> Problem: Reproduce word for word the lines between the one containing "[0:01.80-0:02.70]" and the end of the entries below, both inclusive; leave out pictures.

[Opening Information shown section]

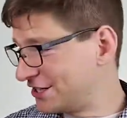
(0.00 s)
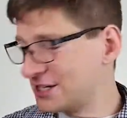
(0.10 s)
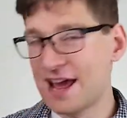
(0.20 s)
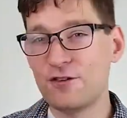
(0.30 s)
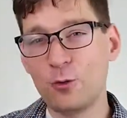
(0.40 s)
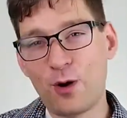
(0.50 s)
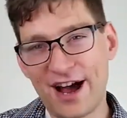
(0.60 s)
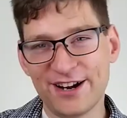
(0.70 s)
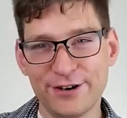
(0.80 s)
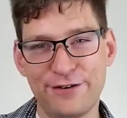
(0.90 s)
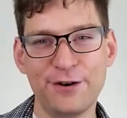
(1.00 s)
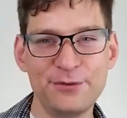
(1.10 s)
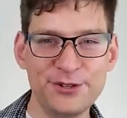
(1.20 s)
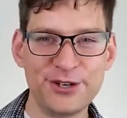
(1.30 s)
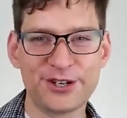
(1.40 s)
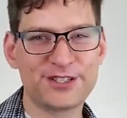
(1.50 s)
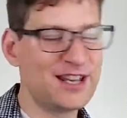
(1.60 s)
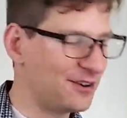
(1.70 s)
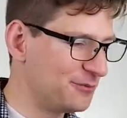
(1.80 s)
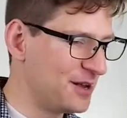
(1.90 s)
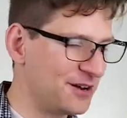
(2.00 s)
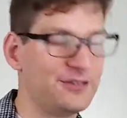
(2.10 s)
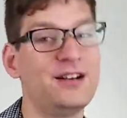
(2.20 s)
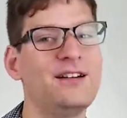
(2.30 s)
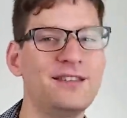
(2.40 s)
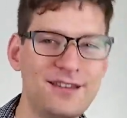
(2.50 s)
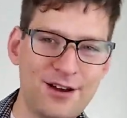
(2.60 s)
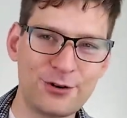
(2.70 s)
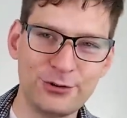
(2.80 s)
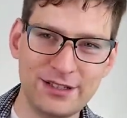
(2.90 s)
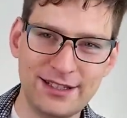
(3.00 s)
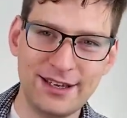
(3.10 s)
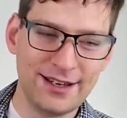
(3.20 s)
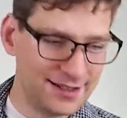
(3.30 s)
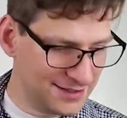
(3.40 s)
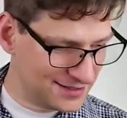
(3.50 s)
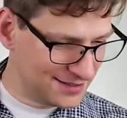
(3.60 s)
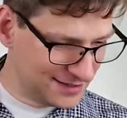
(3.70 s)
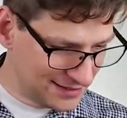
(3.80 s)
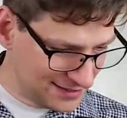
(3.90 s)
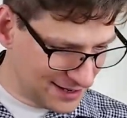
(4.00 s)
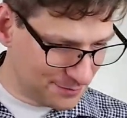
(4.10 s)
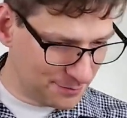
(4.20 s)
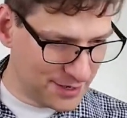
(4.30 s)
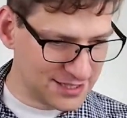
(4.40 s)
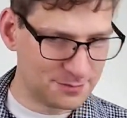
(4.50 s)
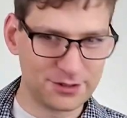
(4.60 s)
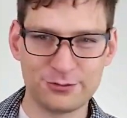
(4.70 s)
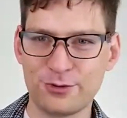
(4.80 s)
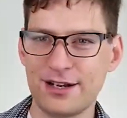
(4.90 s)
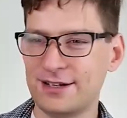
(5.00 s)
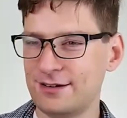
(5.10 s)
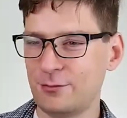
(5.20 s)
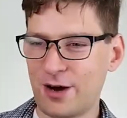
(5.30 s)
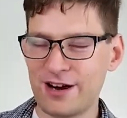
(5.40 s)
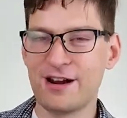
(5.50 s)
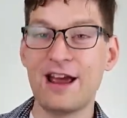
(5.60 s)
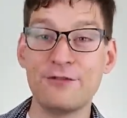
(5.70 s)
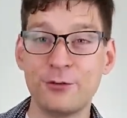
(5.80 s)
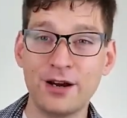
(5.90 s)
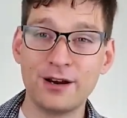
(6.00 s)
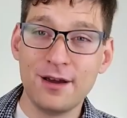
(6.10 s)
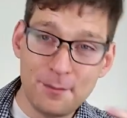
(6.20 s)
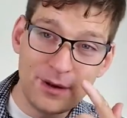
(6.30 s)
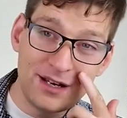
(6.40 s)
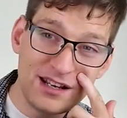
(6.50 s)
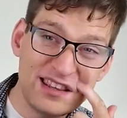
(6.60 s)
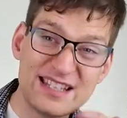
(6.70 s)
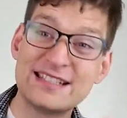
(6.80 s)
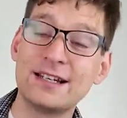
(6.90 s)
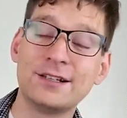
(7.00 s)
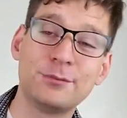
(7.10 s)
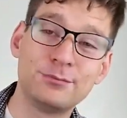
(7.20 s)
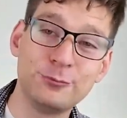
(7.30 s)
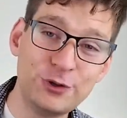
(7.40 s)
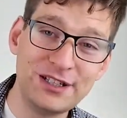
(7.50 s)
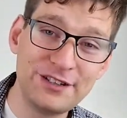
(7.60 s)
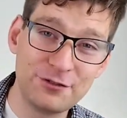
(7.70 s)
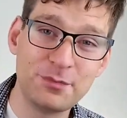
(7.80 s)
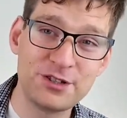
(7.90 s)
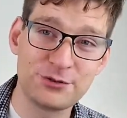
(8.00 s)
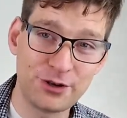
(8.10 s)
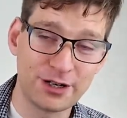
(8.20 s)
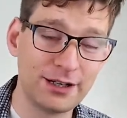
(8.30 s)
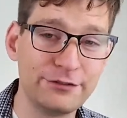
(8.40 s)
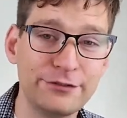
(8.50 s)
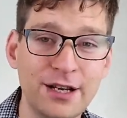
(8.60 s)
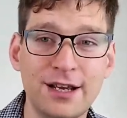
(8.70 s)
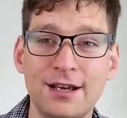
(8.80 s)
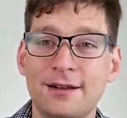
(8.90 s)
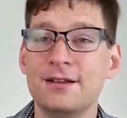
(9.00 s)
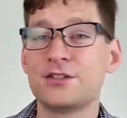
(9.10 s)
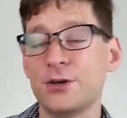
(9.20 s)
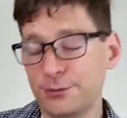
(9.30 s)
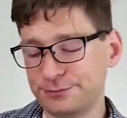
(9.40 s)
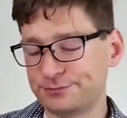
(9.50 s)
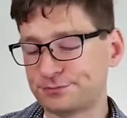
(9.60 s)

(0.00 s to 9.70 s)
just have a wire from New York to Sacramento. Not only is it not possible to run a wire everywhere, but the signal wouldn't even be strong enough. So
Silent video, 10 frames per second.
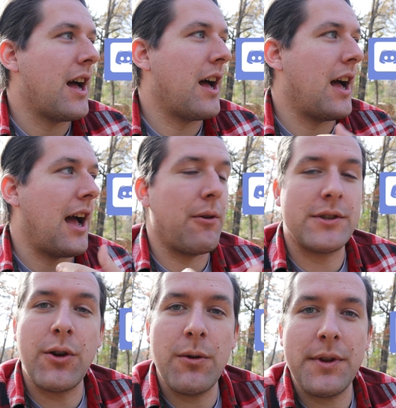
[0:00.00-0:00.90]
Uh, I
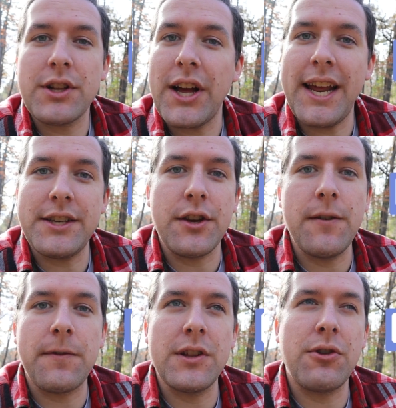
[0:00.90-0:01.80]
was going with Clan H
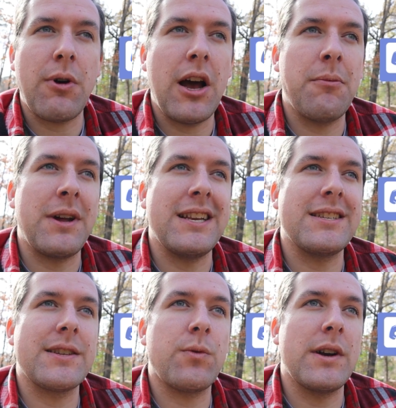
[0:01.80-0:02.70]
Q for a little while, but it
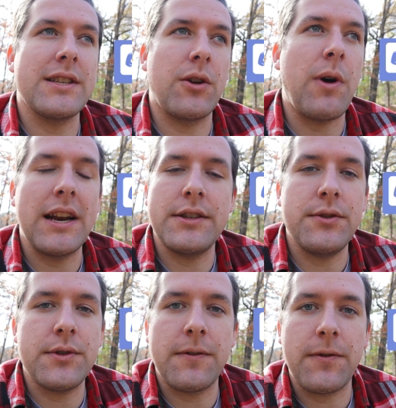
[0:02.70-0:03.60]
just wasn't quite
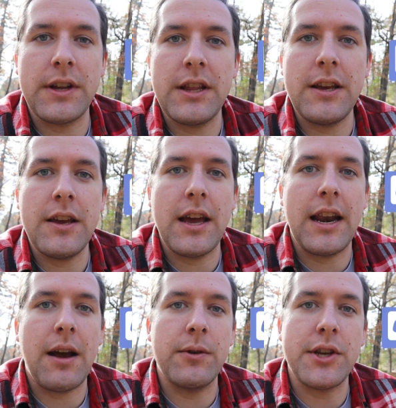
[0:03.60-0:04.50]
as user-friendly,
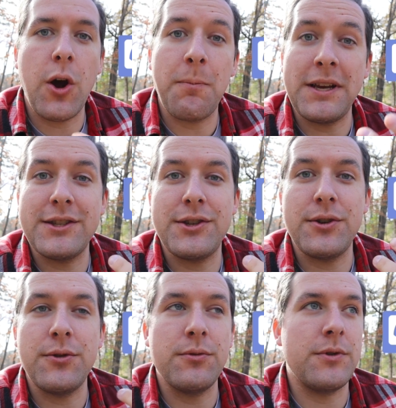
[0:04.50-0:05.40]
and I was hoping to,
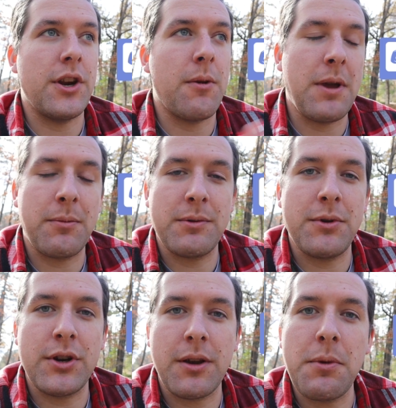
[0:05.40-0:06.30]
you know, be able to
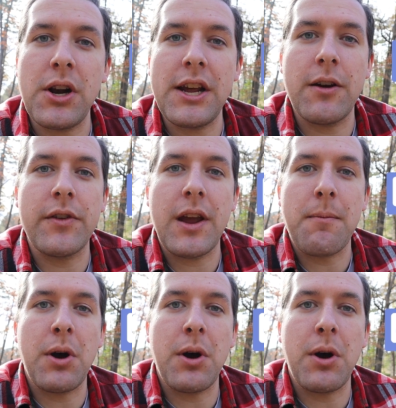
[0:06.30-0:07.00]
build a community over there.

[Closing Information shown section]

> Solution to this task:
[0:01.80-0:02.70]
Q for a little while, but it
[0:02.70-0:03.60]
just wasn't quite
[0:03.60-0:04.50]
as user-friendly,
[0:04.50-0:05.40]
and I was hoping to,
[0:05.40-0:06.30]
you know, be able to
[0:06.30-0:07.00]
build a community over there.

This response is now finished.